Neurofibromatosis type 2 (NF2) is a multiple tumor-forming disease of the nervous system. Bilateral vestibular schwannomas (VS) are diagnostic for NF2, occurring in 95% of the patients. These tumors cause hearing loss and life-threatening brain stem compression. VS commonly require repeated invasive surgeries to remove or debulk the tumors. The outcome of these surgeries is often deafness, loss of balance, and facial paralysis. Identifying new therapeutic targets for drug development in NF2 that are present in tumors but not in normal cells is imperative to prevent and control tumor growth.

This research project studies novel mechanisms by which tyrosine nitration, an oxidative modification to proteins that occurs in pathological conditions, regulates cell metabolism in NF2 to favor tumor growth. We found that tyrosine nitration indeed regulates the way schwannoma-related cells produce energy to survive. In agreement, preventing nitration of proteins in these cells selectively reduces their survival. The long-term goal of this project is to develop drugs that specifically inhibit these oxidized proteins. We aim to target key modified proteins that are not present in normal Schwann cells and control Schwannoma growth. This will maximize the therapeutic efficacy and minimizing the risk of affecting healthy cells by specifically targeting tumor cells.

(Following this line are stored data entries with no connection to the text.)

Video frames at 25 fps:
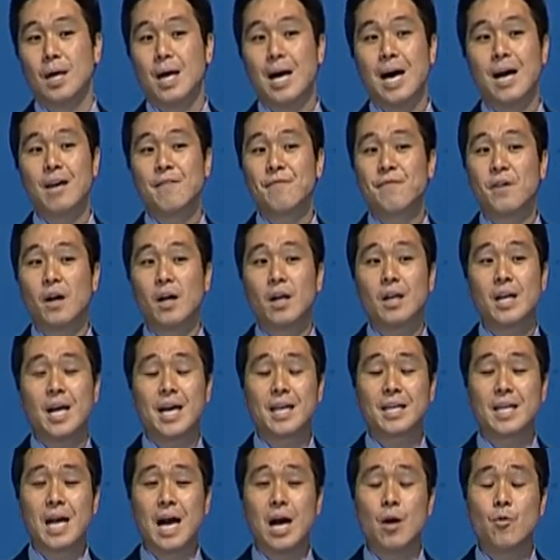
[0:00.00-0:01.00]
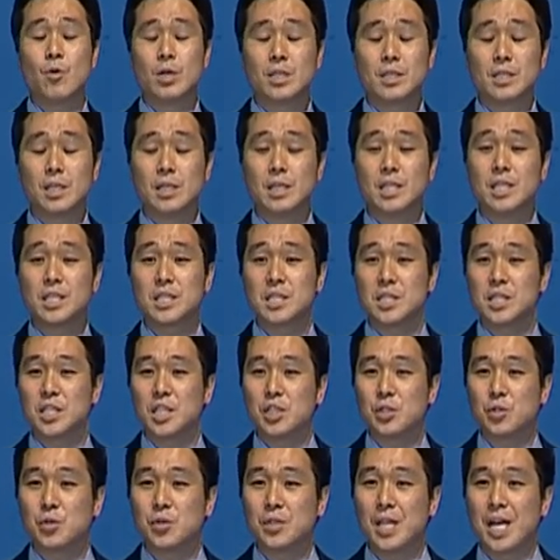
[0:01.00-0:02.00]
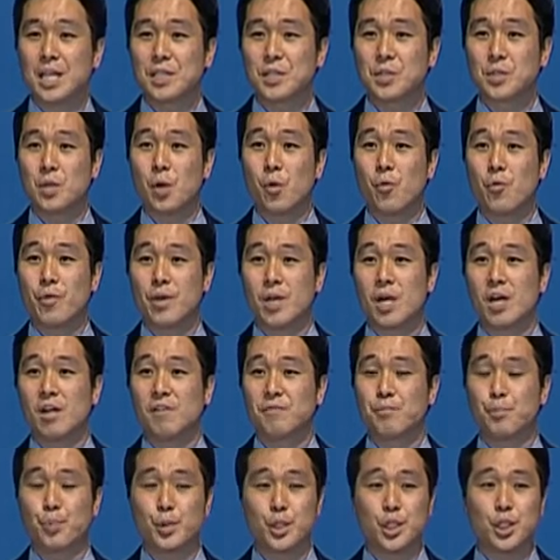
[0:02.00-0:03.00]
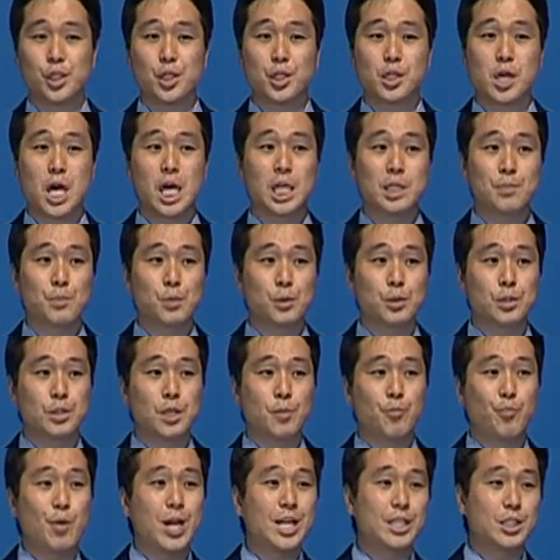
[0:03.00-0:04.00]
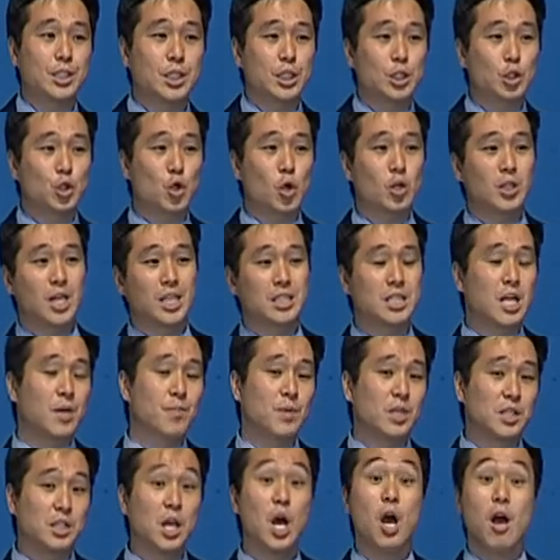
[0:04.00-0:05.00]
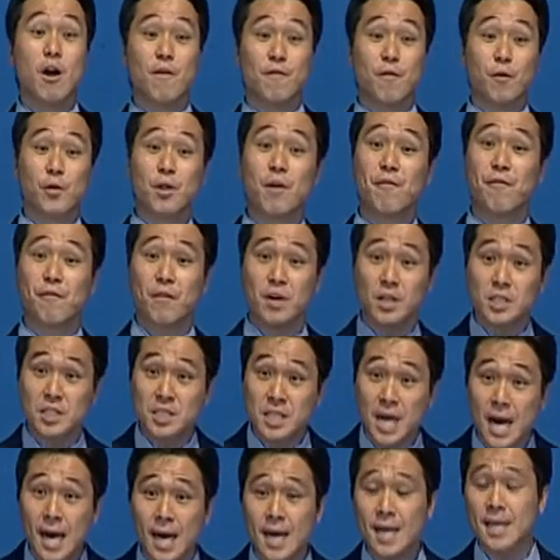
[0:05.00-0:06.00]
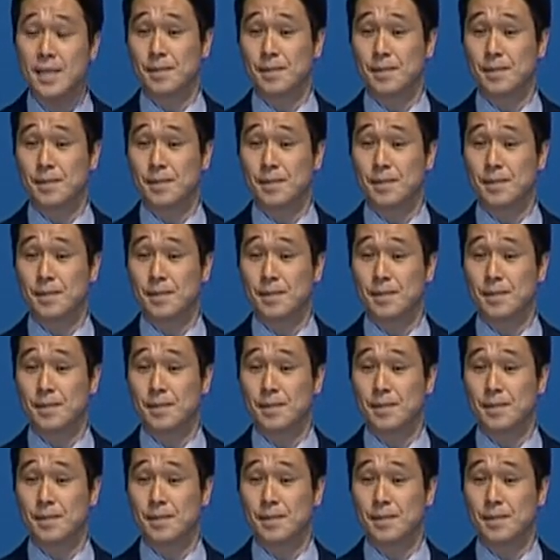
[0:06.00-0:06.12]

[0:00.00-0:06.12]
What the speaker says: I felt like I was listening to that story of preaching the gospel to the president John Atamis for the first time.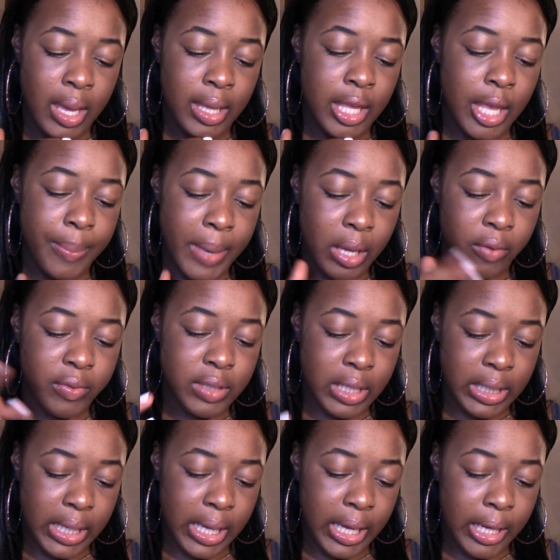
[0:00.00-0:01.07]
Keep out of
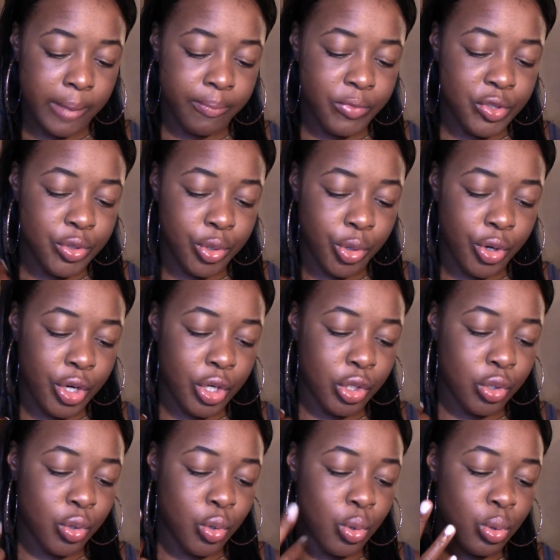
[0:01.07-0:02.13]
sunlight. Store in a
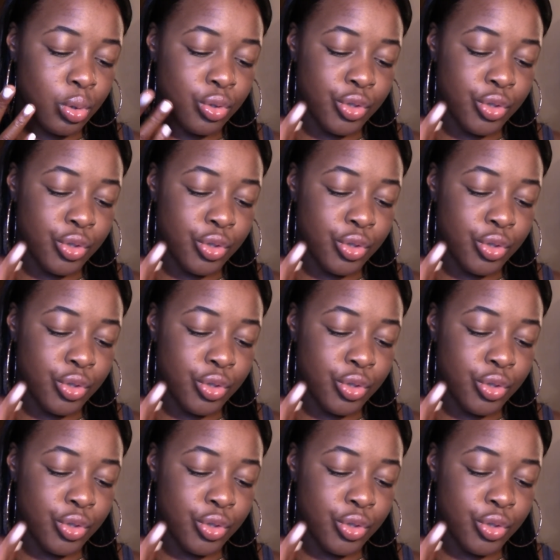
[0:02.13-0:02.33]
cool,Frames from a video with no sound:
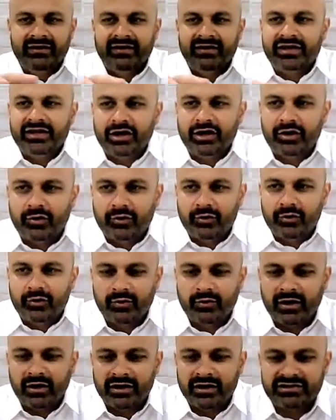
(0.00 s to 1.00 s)
you know
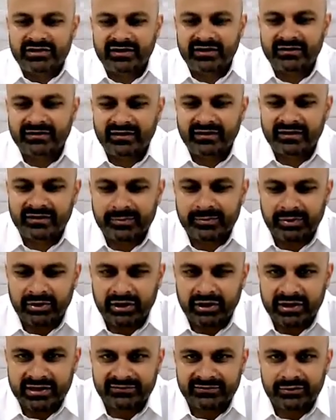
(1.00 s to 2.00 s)
watching uh, the
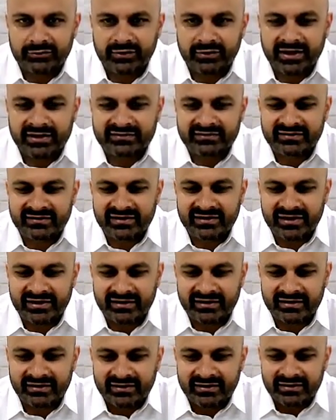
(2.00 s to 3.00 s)
parting of the red
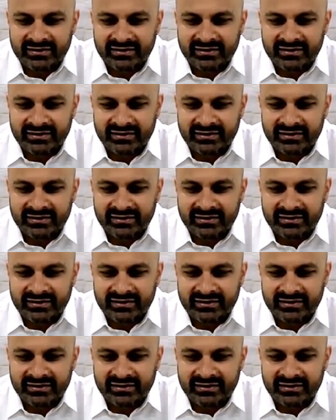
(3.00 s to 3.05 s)
sea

I recently identified an oxidized protein as a key regulator of the oxygen consumption and energy levels in tumor cells. Nitrated heat shock protein 90 (Hsp90) is an oxidatively modified form of Hsp90. While Hsp90 is essential to normal cell functioning, nitrated Hsp90 is detected only in pathological conditions. I showed that nitrated Hsp90 decreases the cellular oxygen demand, increasing the resistance of tumor cells to low oxygen conditions such as those found in schwannomas. Because this protein is not modified in normal cells and regulates the energy requirements of tumor cells, nitrated Hsp90 constitutes an exceptional target to develop drug therapies focalized specifically on tumor cells. We detected nitrated Hsp90 in human NF2-related schwannoma cells but not in normal Schwann cells. Importantly, recent evidence shows that Hsp90 inhibitors have promising antitumor activity in NF2-related schwannomas. Currently, five inhibitors of Hsp90 are undergoing clinical trials for malignant peripheral nerve sheath tumors and for several cancers. Tumor cells die at concentrations of these inhibitors that do not affect normal cells. A plausible explanation is that nitration of Hsp90, a process that does not occur in normal cells, makes this protein more susceptible to inhibition, thus affecting mainly tumor cells. I found that one of the parental inhibitors of Hsp90, the natural antibiotic geldanamycin, binds to nitrated Hsp90 with higher affinity than to unmodified Hsp90, further supporting this important concept.

Hsp90 is not the only protein undergoing nitration in pathological conditions. In addition to nitrated Hsp90, we detected several other nitrated proteins in schwannoma cell culture models that are not present in normal Schwann cells. We found that preventing tyrosine nitration in human NF2-related schwannoma cells decreased cell survival, implying that one or more of these modified proteins may indeed promote schwannoma growth. Identifying the nitrated proteins playing relevant roles in tumor growth is essential for the development of new molecular-targeted therapies. The completion of this project will help to develop tumor-directed, more effective therapies for this devastating disease.